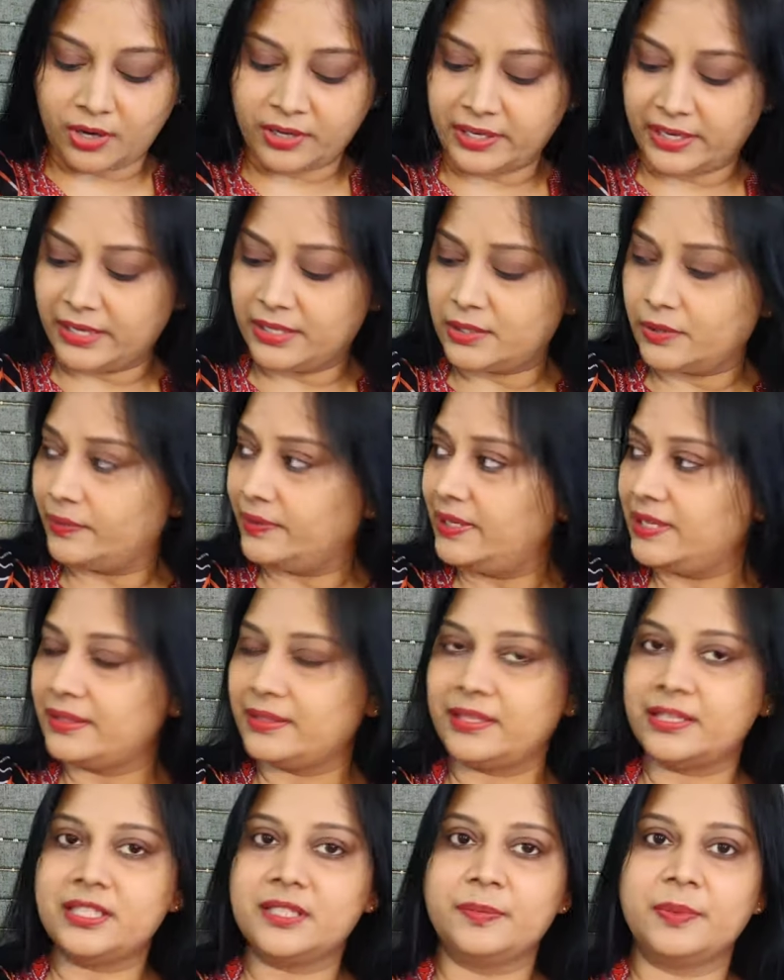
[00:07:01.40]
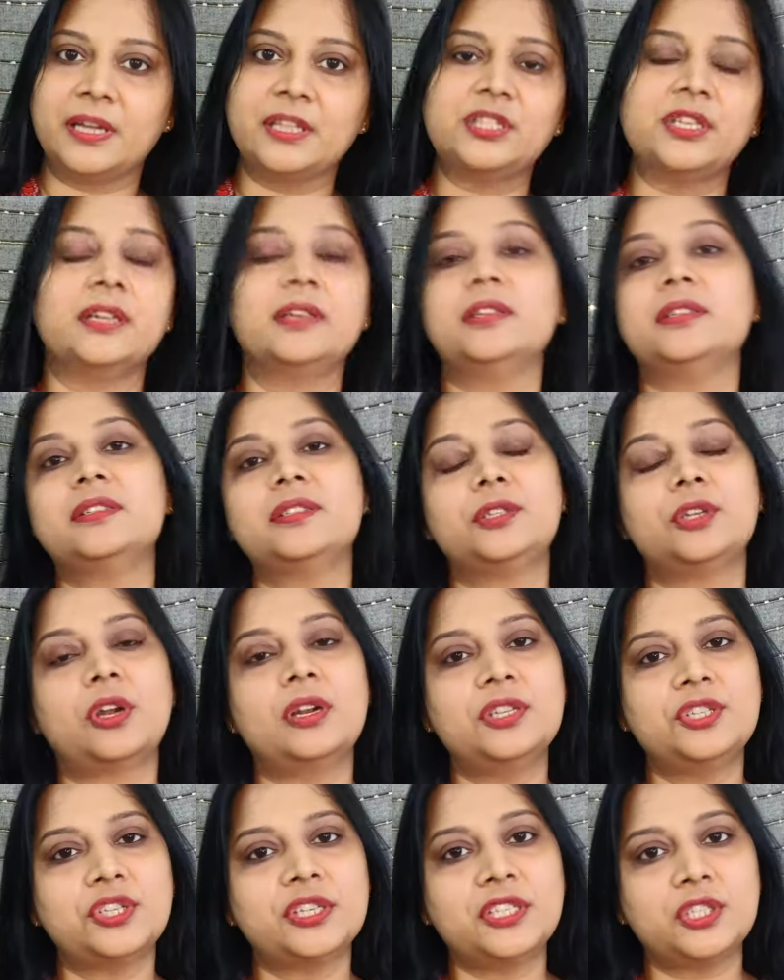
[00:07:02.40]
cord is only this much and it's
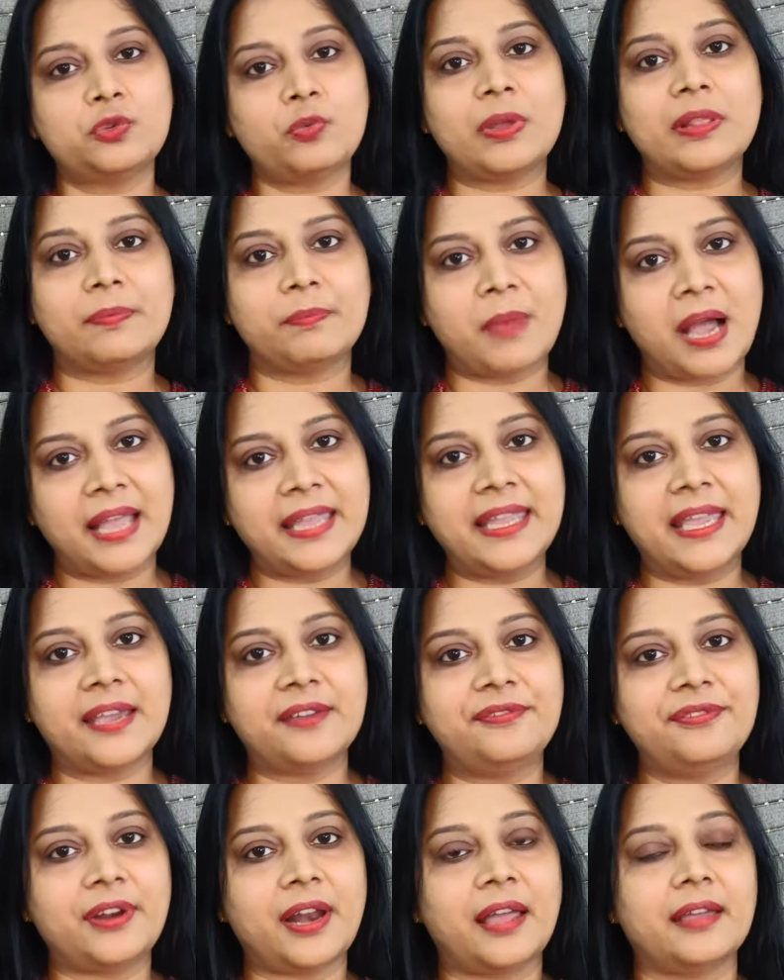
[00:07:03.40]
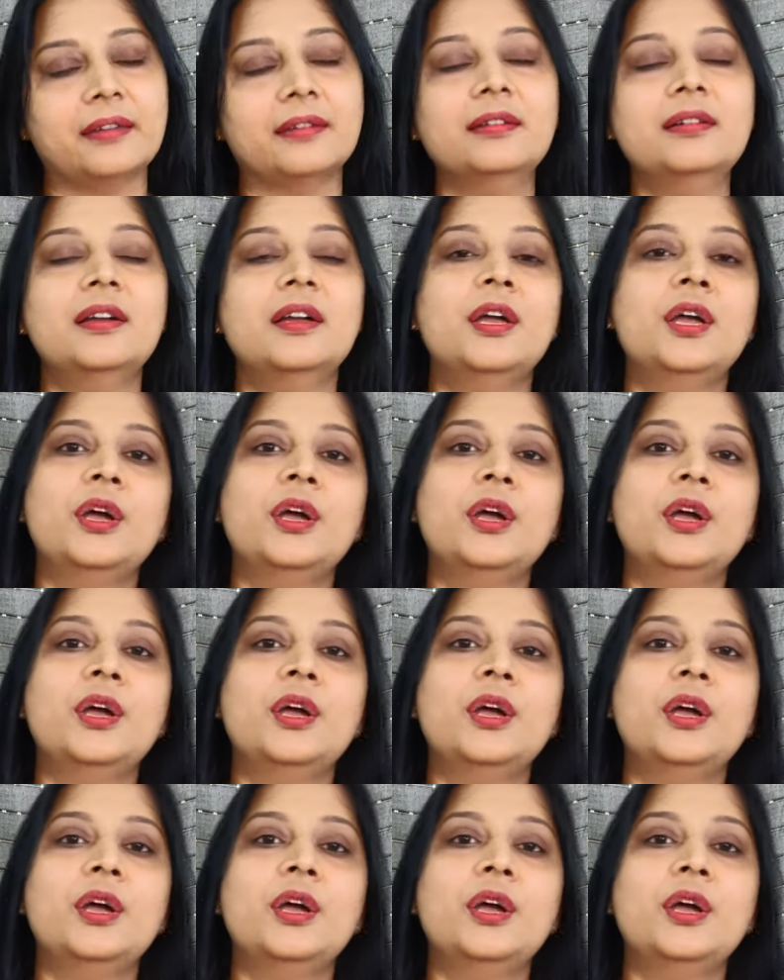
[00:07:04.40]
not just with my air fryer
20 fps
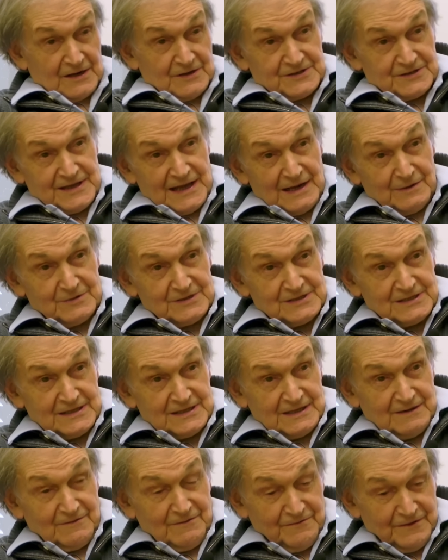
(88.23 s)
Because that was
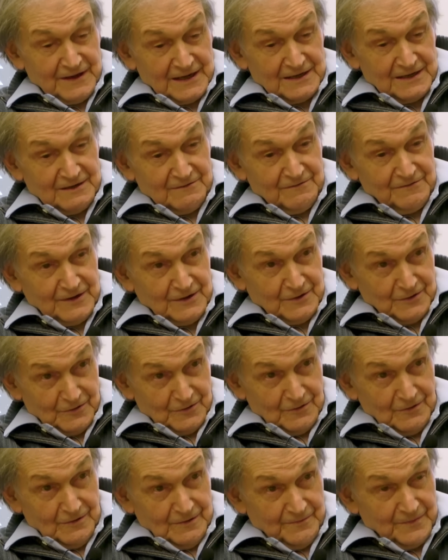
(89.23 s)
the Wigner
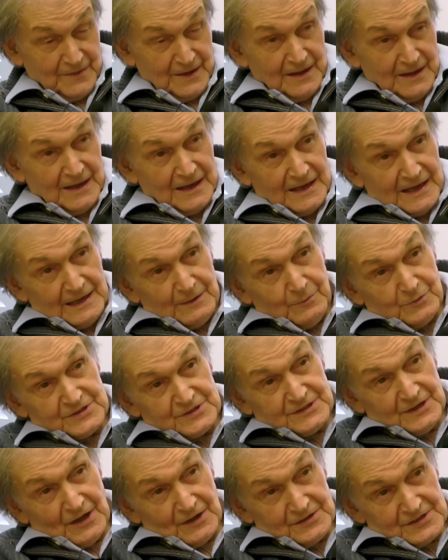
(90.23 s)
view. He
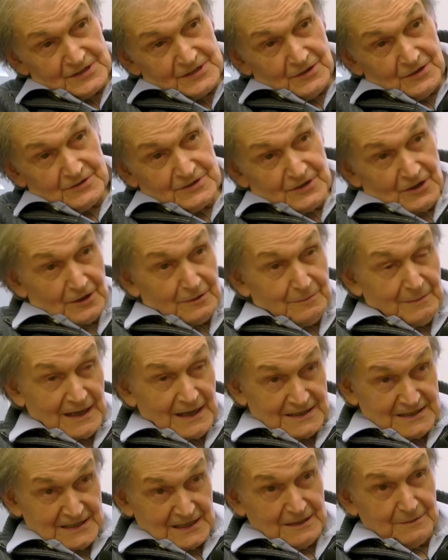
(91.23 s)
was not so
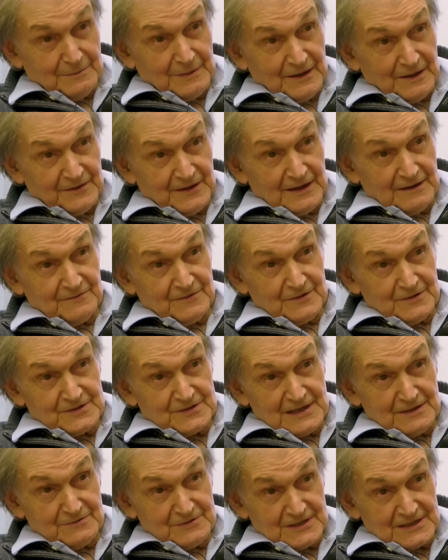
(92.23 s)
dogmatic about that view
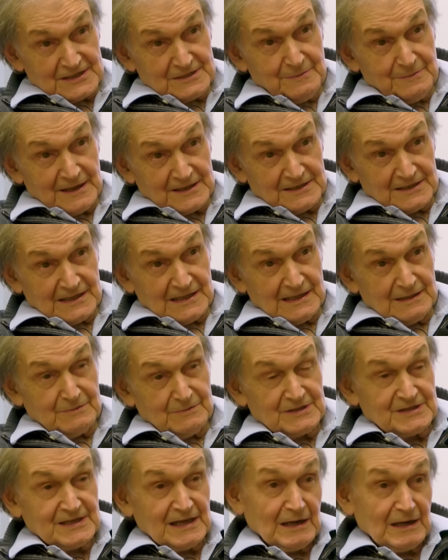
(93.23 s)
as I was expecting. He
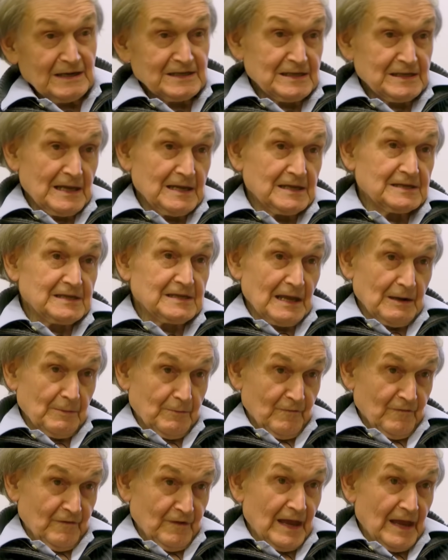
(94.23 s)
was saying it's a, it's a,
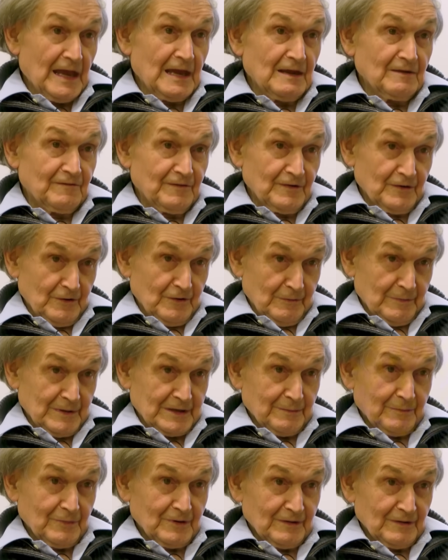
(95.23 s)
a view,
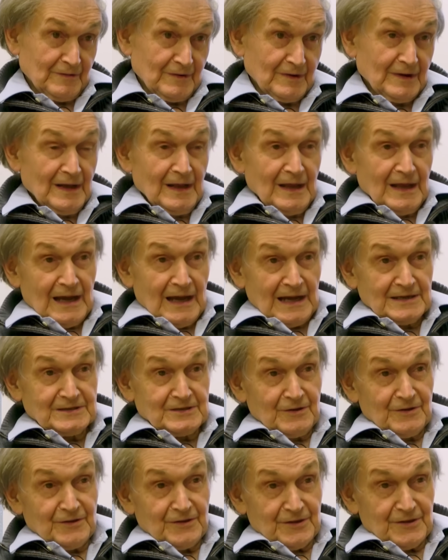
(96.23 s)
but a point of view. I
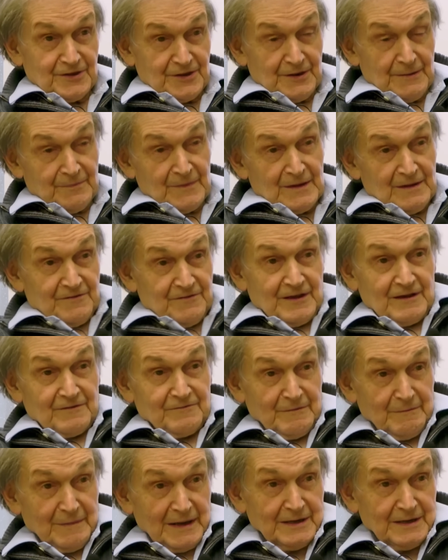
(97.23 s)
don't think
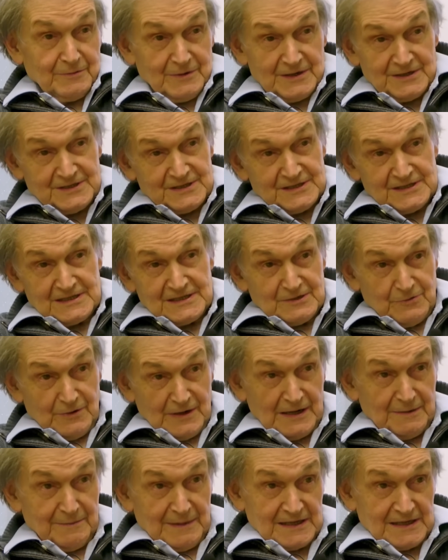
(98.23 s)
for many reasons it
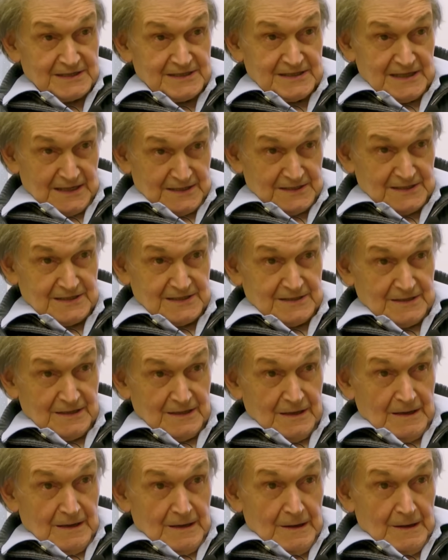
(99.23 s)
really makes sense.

What you need to do
A faithful copy of all the lines above is needed, with the pictures omitted.

Task output
[00:07:01.40]
[00:07:02.40]
cord is only this much and it's
[00:07:03.40]
[00:07:04.40]
not just with my air fryer
20 fps
(88.23 s)
Because that was
(89.23 s)
the Wigner
(90.23 s)
view. He
(91.23 s)
was not so
(92.23 s)
dogmatic about that view
(93.23 s)
as I was expecting. He
(94.23 s)
was saying it's a, it's a,
(95.23 s)
a view,
(96.23 s)
but a point of view. I
(97.23 s)
don't think
(98.23 s)
for many reasons it
(99.23 s)
really makes sense.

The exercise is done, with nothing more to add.